In your copy, reproduce each entry exactly and include no picture.

[Records excerpted from a collection]

※ ※ ※

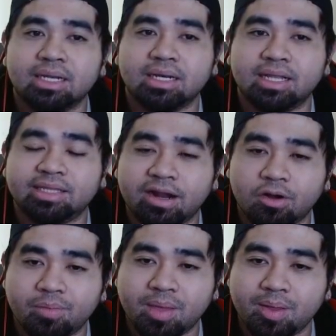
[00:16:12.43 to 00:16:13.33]
the
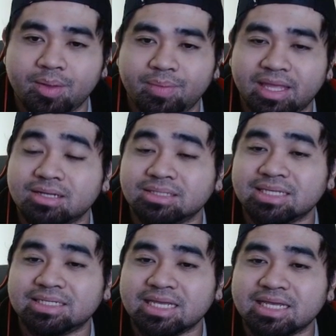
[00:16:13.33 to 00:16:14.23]
Terra Baby, because
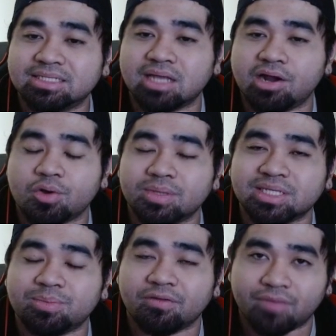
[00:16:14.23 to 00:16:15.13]
this is a normal
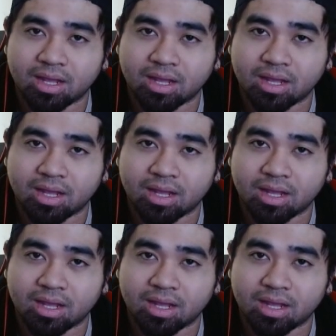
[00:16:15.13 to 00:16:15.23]
summon effect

※ ※ ※

Your response:
[00:16:12.43 to 00:16:13.33]
the
[00:16:13.33 to 00:16:14.23]
Terra Baby, because
[00:16:14.23 to 00:16:15.13]
this is a normal
[00:16:15.13 to 00:16:15.23]
summon effect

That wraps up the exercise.